Les employeurs sont tenus d’évaluer l’exposition de leurs salariés à la pénibilité 2016 et la déclarer dans la DSN ou la DADS (selon la situation de l’entreprise). A compter du 1er février 2017, tous les dirigeants concernés par la question devront avoir transmis leurs déclarations au titre de l’année passé. Ils doivent ensuite payer la cotisation additionnelle au titre de la pénibilité – 0,20 % des rémunérations perçues par les salariés exposés.

Ceux n’ayant pas déclaré risquent  des poursuites de la part des salariés s’estimant lésés. Ils pourront entamer des procédures auprès de commissions de recours. En cas de contrôle, les employeurs seraient obligés à un redressement du règlement des cotisations, parfois avec une majoration.

De toute façon, la déclaration des expositions pourra être rectifiée jusqu’au 30 septembre 2017.

Mais comment apprécier l’exposition aux différents facteurs de pénibilité ?

ÉVALUER L’EXPOSITION À LA PÉNIBILITÉ : UNE AFFAIRE COMPLIQUÉE

En pratique, la difficulté majeure qui se pose est de  mesurer l’exposition à la pénibilité.

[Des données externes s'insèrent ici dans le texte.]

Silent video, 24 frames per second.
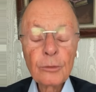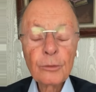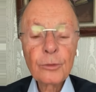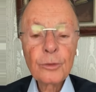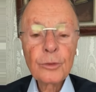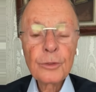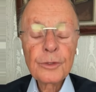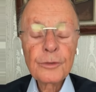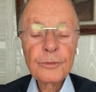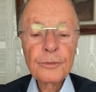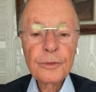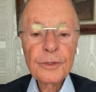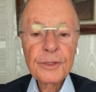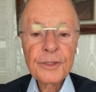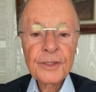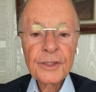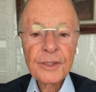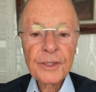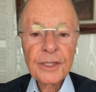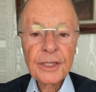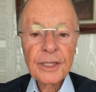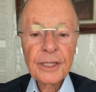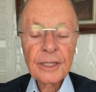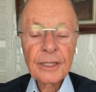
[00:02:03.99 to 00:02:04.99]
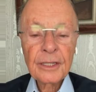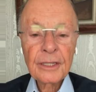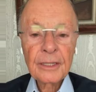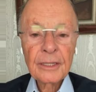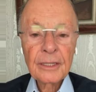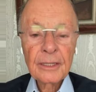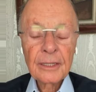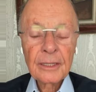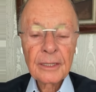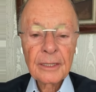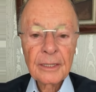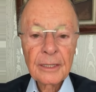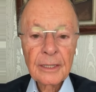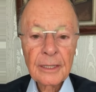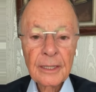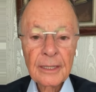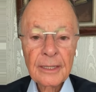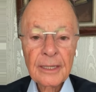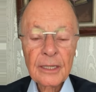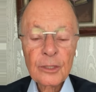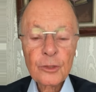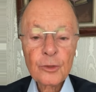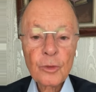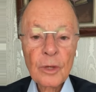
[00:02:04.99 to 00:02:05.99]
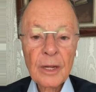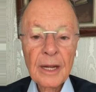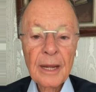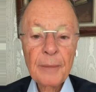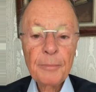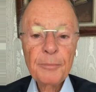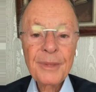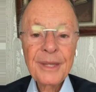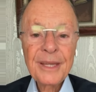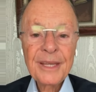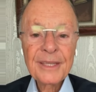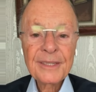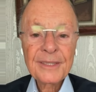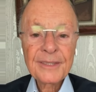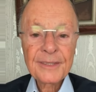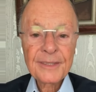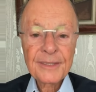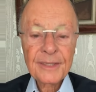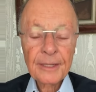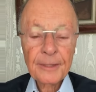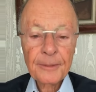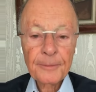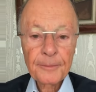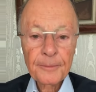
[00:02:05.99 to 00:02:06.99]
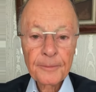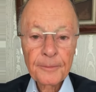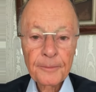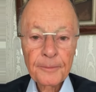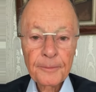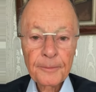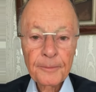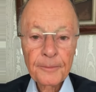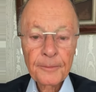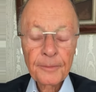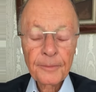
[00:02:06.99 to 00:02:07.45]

It's inside of you. It's in your mind.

Les entreprises progressent lentement dans la mise en place de moyens et d’outils pour l’évaluation des conditions de travail, même si certaines branches professionnelles les aident à effectuer ce travail de mesure.Il font cela via des référentiels ou accords de branche homologues. Ce sont des accords rédigés dans chaque branche, destines à accompagner les employeurs dans un certain domaine d’activité dans la mise en œuvre du compte pénibilité (cartographie des postes exposés, situations de travail et mesures de protection collective et individuelle appliquées).

Début janvier 2017 le Ministère du Travail avait annoncé 14 référentiels qui devaient entrer en vigueur avant la fin du mois. Pourtant, les seuls existants aujourd’hui sont toujours les 4 référentiels homologués au Journal Officiel en décembre 2016. Ils concernent les branches professionnelles suivantes :

  • Commerce de gros et international;
  • Poissonniers-écaillers de France;
  • Négoce de bois et des matériaux de construction
  • Maintenance, distribution de la location et réparation de matériels agricoles.

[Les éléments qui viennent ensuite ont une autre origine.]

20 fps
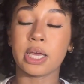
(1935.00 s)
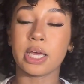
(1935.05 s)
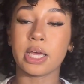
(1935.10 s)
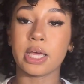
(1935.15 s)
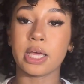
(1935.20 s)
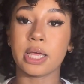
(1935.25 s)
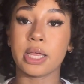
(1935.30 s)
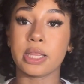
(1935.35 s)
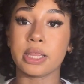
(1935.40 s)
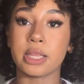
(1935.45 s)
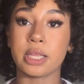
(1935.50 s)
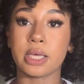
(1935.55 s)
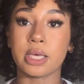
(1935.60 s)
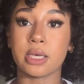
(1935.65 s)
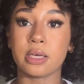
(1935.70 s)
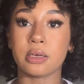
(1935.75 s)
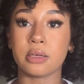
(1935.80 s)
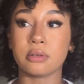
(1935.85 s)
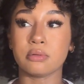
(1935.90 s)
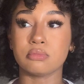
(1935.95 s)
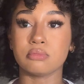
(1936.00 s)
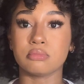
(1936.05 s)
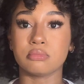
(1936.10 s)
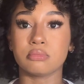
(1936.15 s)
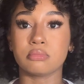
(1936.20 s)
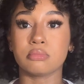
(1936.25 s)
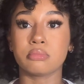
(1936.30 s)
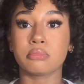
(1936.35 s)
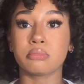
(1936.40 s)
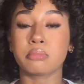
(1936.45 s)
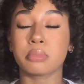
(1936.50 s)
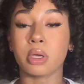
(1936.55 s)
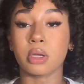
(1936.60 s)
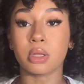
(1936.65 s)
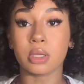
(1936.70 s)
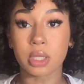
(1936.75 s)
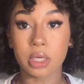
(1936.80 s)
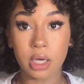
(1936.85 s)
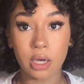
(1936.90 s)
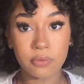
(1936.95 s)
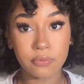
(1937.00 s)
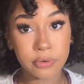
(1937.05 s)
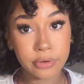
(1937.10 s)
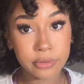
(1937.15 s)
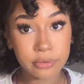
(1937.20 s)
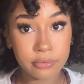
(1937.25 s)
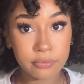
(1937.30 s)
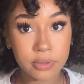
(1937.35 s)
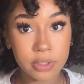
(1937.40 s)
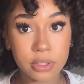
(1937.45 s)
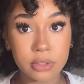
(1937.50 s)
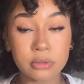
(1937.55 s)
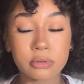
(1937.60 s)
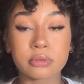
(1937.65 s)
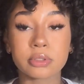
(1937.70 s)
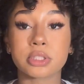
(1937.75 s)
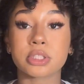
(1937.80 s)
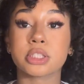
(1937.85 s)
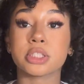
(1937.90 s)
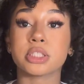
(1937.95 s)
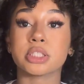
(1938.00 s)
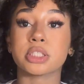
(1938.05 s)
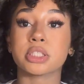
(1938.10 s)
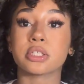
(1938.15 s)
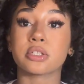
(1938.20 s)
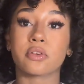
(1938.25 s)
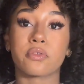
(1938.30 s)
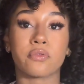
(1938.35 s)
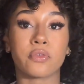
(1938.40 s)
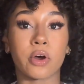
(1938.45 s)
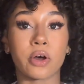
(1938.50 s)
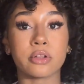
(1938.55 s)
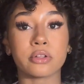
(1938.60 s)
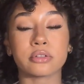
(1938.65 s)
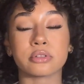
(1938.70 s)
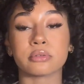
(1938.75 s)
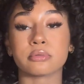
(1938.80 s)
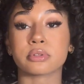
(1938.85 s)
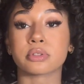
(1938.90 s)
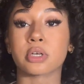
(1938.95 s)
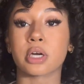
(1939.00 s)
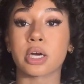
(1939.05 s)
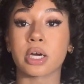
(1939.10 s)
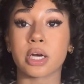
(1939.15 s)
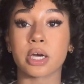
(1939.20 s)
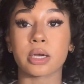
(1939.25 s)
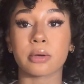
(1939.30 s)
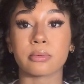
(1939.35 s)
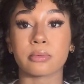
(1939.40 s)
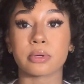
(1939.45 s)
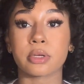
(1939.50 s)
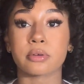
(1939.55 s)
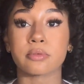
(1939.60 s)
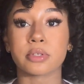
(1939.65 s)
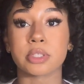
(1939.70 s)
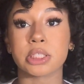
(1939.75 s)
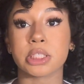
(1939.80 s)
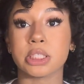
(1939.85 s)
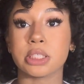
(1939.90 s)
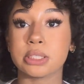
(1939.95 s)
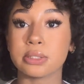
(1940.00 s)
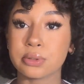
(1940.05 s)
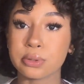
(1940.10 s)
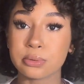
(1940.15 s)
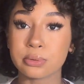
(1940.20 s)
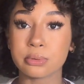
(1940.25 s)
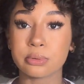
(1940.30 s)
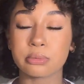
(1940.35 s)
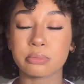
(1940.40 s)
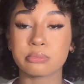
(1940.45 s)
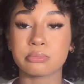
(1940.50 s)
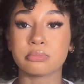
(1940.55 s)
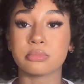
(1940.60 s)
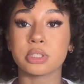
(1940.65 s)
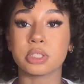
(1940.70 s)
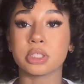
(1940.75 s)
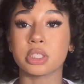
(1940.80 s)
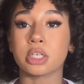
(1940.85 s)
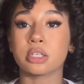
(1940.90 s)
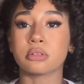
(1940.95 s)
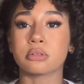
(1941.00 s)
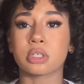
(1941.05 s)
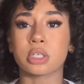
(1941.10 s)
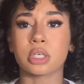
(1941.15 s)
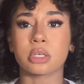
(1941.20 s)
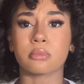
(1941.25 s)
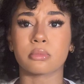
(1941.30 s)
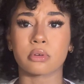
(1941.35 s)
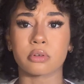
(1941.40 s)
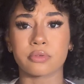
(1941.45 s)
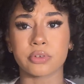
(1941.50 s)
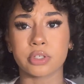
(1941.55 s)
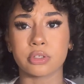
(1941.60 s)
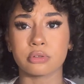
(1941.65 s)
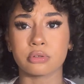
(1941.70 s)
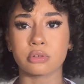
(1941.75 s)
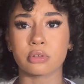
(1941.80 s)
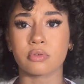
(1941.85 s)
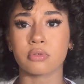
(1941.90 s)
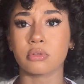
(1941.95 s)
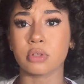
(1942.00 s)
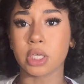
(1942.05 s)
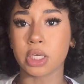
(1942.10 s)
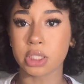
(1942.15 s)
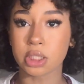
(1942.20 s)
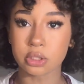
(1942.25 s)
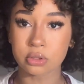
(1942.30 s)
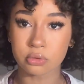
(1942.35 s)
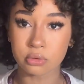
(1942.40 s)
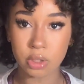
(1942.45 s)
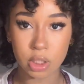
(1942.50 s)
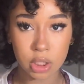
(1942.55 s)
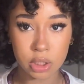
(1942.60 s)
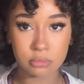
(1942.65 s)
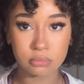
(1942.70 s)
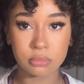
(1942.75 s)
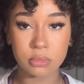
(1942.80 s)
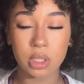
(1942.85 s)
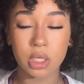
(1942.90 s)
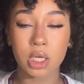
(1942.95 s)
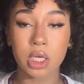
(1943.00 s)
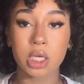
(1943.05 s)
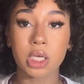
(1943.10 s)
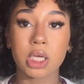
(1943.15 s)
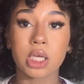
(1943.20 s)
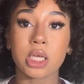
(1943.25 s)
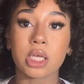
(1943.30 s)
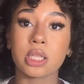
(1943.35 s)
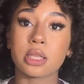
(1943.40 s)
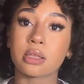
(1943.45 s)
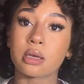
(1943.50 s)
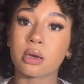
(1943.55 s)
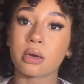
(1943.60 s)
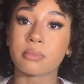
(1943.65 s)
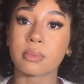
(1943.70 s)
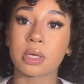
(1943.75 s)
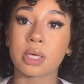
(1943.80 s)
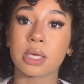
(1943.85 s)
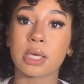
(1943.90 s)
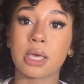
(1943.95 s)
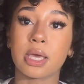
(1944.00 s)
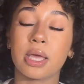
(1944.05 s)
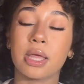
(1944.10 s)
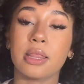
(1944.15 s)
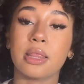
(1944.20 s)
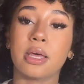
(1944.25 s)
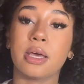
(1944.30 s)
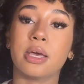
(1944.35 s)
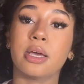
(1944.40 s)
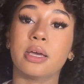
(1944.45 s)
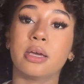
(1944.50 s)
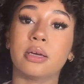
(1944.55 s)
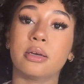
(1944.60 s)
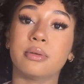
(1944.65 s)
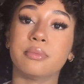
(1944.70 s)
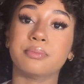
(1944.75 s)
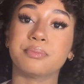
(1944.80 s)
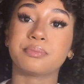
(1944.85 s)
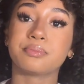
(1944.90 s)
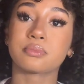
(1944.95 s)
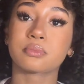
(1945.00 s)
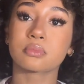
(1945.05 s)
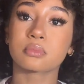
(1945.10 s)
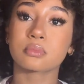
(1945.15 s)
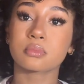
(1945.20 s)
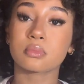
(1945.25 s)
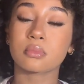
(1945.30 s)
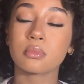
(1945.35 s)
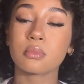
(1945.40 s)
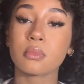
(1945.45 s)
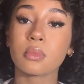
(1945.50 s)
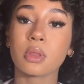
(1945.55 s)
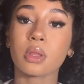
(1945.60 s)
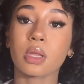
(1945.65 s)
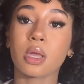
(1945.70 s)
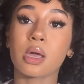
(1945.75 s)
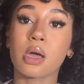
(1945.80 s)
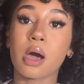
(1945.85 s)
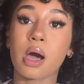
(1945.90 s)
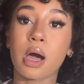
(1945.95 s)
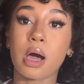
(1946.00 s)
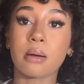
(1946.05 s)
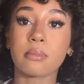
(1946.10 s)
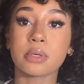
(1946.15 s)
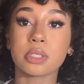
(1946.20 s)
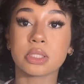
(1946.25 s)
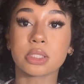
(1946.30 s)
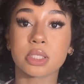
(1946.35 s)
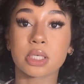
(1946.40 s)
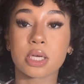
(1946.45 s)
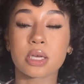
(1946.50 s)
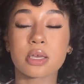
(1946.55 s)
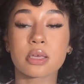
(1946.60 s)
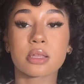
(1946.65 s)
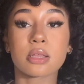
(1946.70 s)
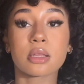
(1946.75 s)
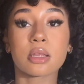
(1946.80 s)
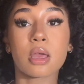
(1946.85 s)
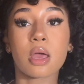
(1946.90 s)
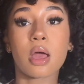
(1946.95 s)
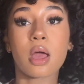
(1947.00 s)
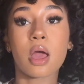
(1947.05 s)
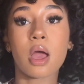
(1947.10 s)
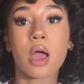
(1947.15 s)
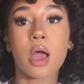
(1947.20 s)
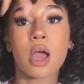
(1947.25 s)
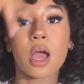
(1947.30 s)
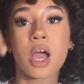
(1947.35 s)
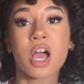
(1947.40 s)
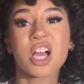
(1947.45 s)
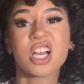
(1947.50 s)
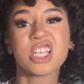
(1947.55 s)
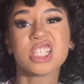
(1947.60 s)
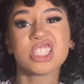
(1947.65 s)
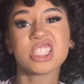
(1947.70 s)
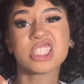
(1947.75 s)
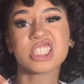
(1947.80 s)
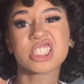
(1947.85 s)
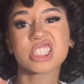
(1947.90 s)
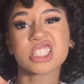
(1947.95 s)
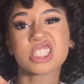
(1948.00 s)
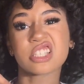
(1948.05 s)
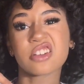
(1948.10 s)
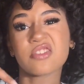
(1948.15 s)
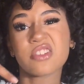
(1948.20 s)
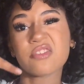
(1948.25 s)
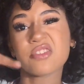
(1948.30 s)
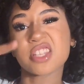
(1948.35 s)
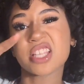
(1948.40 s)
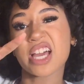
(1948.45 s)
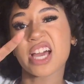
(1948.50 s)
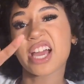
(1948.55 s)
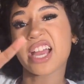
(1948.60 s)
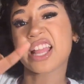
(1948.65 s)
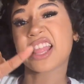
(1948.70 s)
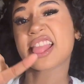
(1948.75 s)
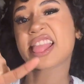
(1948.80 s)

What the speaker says: and then be on the lookout for other videos, and just follow, subscribe, whatever you need to do so you can get more videos. If you like this or not, tell me, and then I'ma just see you on the flip side.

En l’absence d’accord de branche étendu ou de référentiel professionnel de branche homologué, les employeurs devront apprécier eux-mêmes si les seuils d’exposition à la pénibilité sont dépassés. Le dégrée de difficulté varie selon les facteurs de pénibilité. En effet, l’employeur doit croiser de nombreuses données pour savoir si chacun de ses salariés est ou non exposé à la pénibilité : les 10 facteurs prévus par la loi, le temps d’exposition moyenne dans l’année à ces facteurs et les éventuelles mesures de prévention qui permettent de passer sous les seuils.

La tâche se révèle d’autant plus compliqué pour les salariés poly-exposés, sachant que beaucoup d’entreprises doivent gérer une masse salariale polyvalente, exposée simultanément à plus d’un facteur de risque.